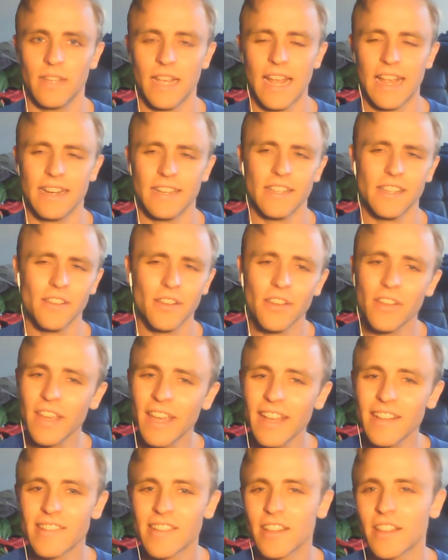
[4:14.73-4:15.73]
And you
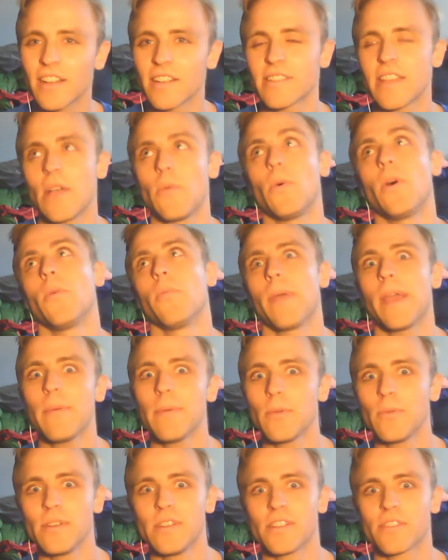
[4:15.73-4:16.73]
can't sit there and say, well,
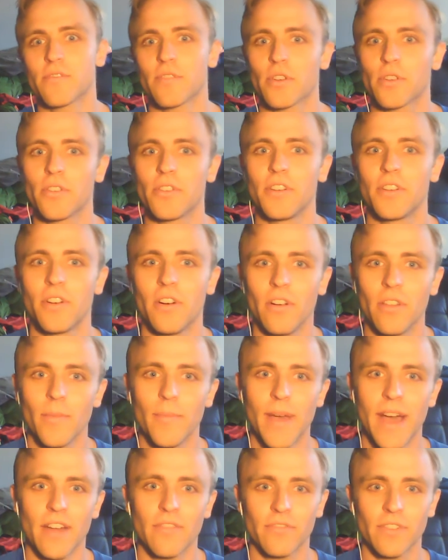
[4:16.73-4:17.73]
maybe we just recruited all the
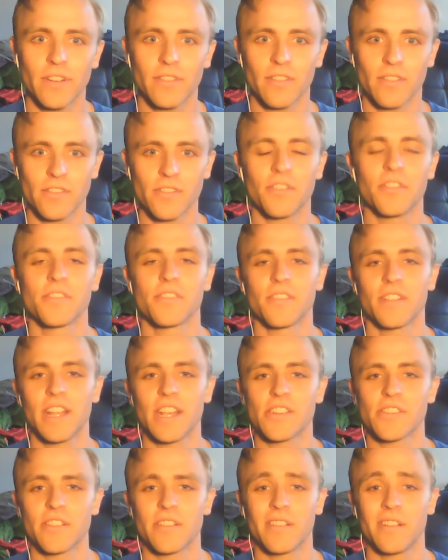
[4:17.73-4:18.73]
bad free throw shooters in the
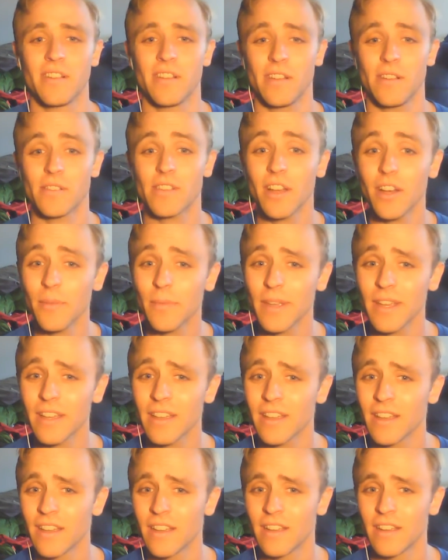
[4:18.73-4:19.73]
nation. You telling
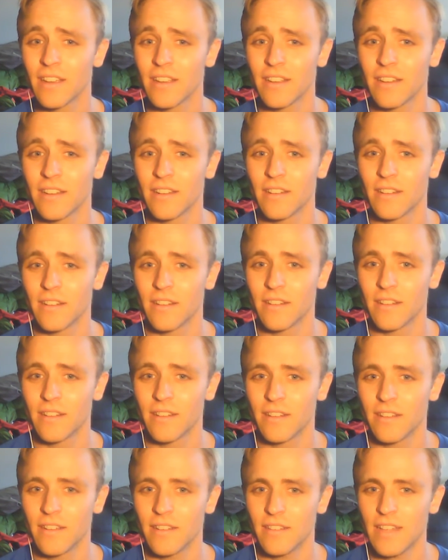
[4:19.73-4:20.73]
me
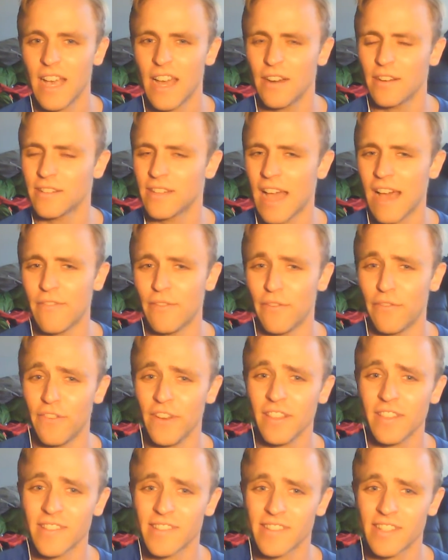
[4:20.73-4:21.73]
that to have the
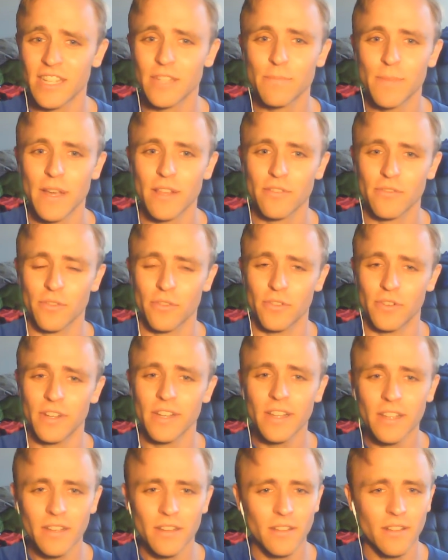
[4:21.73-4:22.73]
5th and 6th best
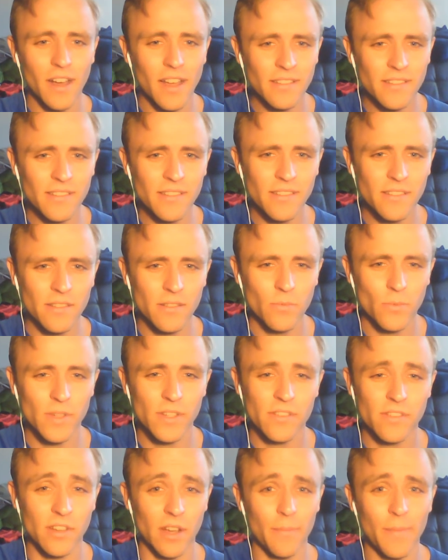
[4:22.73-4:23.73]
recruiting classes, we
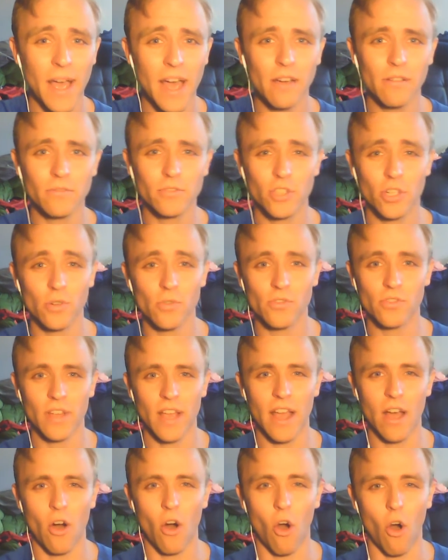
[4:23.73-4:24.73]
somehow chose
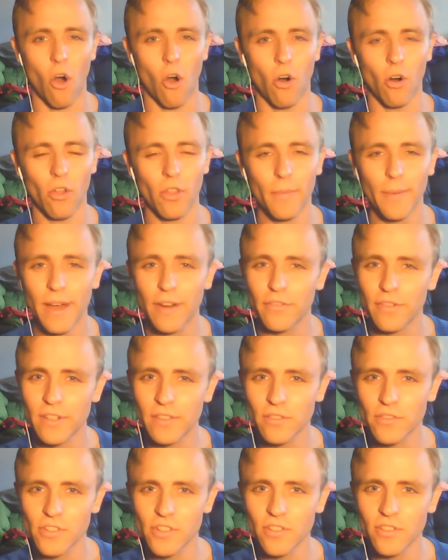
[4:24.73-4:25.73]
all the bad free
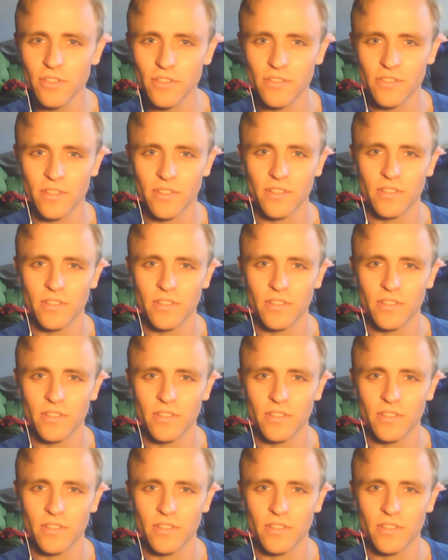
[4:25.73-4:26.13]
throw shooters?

§ **Task to carry out**
Your task is to transcribe exactly the lines from the one containing "[4:20.73-4:21.73]" through the final line of the entries above, pictures excluded.

§ **Task answer**
[4:20.73-4:21.73]
that to have the
[4:21.73-4:22.73]
5th and 6th best
[4:22.73-4:23.73]
recruiting classes, we
[4:23.73-4:24.73]
somehow chose
[4:24.73-4:25.73]
all the bad free
[4:25.73-4:26.13]
throw shooters?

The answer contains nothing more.